__Exercise__. A word-for-word copy is needed of the line containing "Transcript: So I" and every line after it through the end of the records below, leaving out all pictures.
--- Available records ---
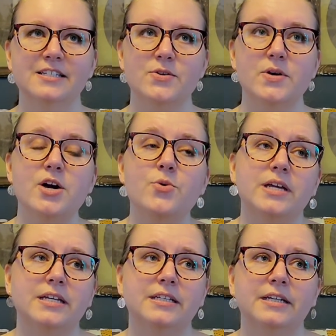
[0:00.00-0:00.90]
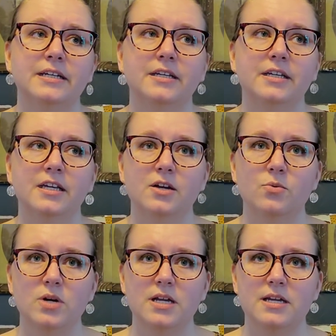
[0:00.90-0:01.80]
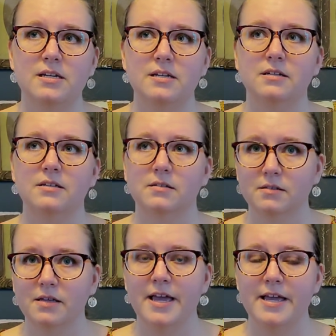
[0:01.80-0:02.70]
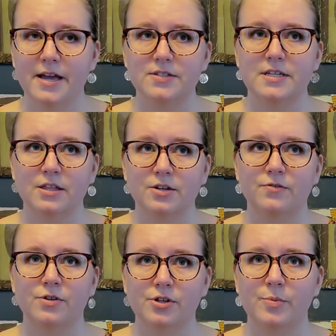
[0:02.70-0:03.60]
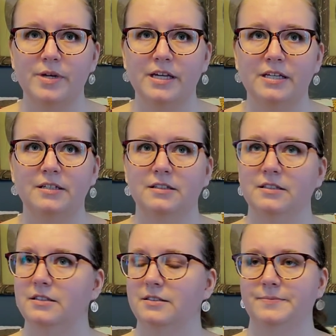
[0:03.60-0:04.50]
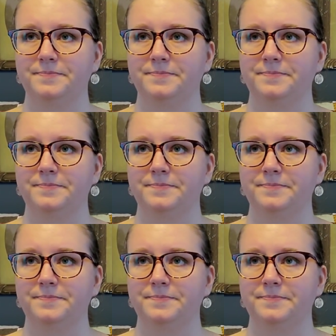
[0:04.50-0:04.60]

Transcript: So I go in and we hang out together for a little bit. And,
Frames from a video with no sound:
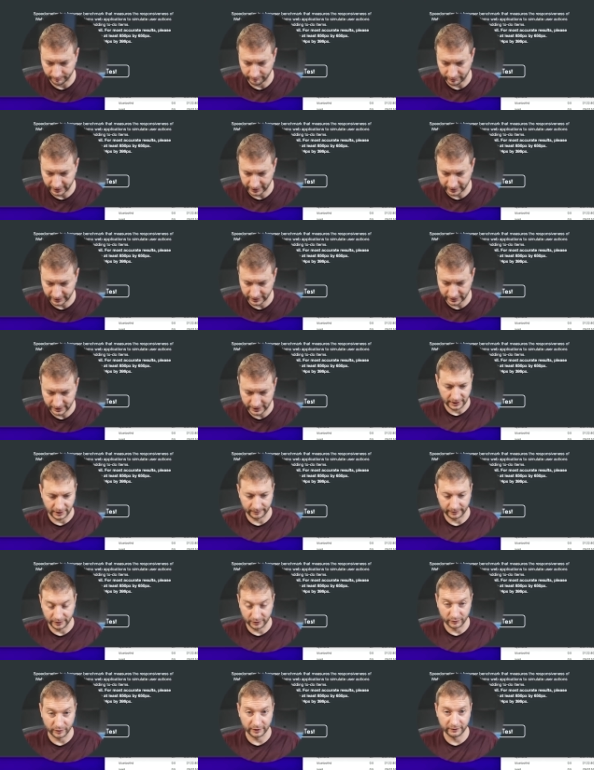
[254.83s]
button. I'm
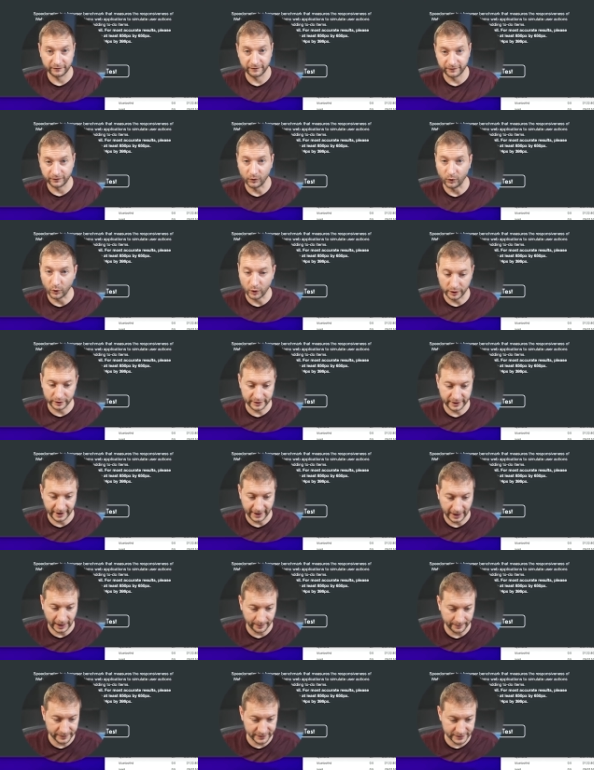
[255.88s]
gonna run four
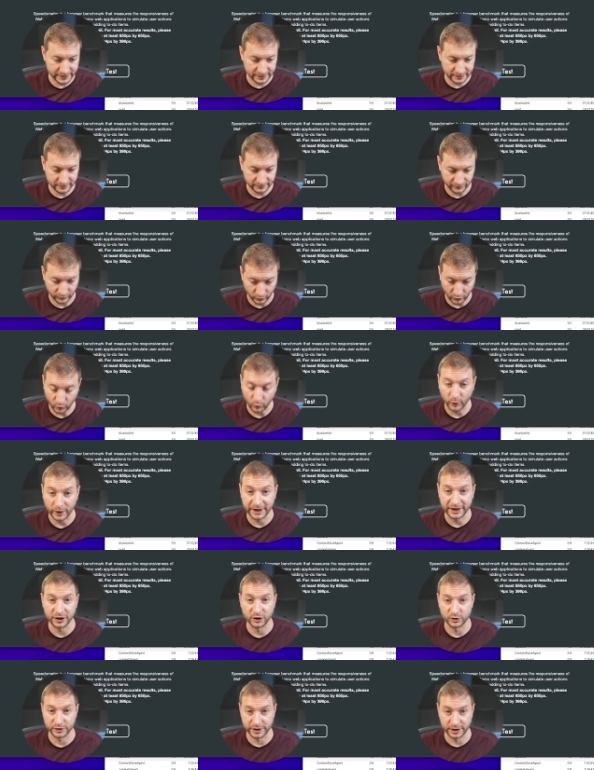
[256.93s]
tabs, four
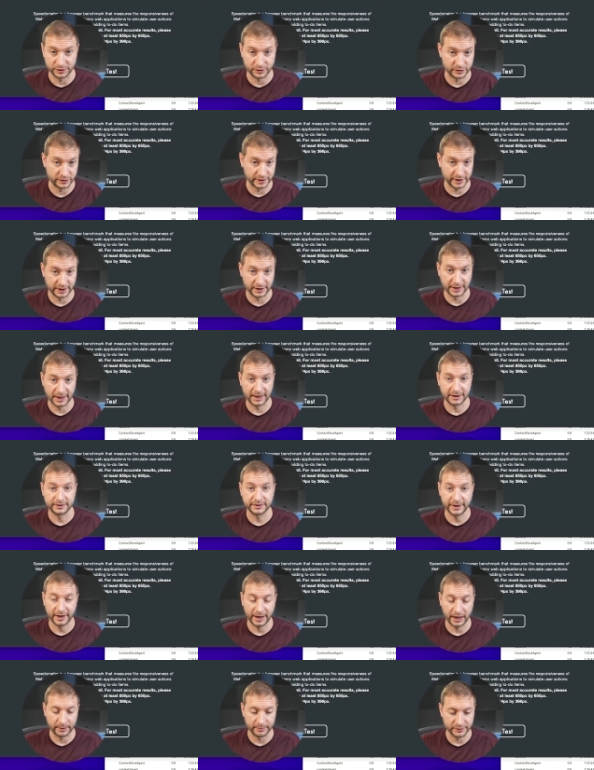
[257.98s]
windows, I should say, not
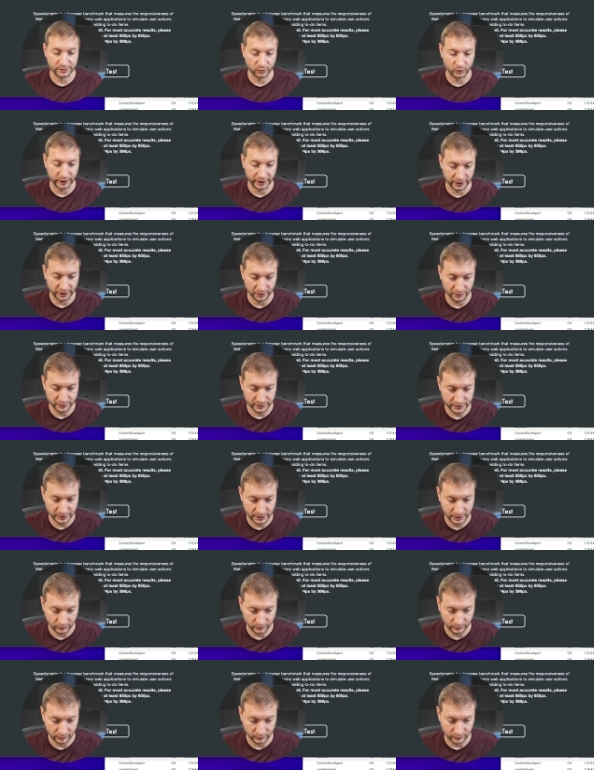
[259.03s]
tabs, windows.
---
__Answer area__.
Transcript: So I go in and we hang out together for a little bit. And,
Frames from a video with no sound:
[254.83s]
button. I'm
[255.88s]
gonna run four
[256.93s]
tabs, four
[257.98s]
windows, I should say, not
[259.03s]
tabs, windows.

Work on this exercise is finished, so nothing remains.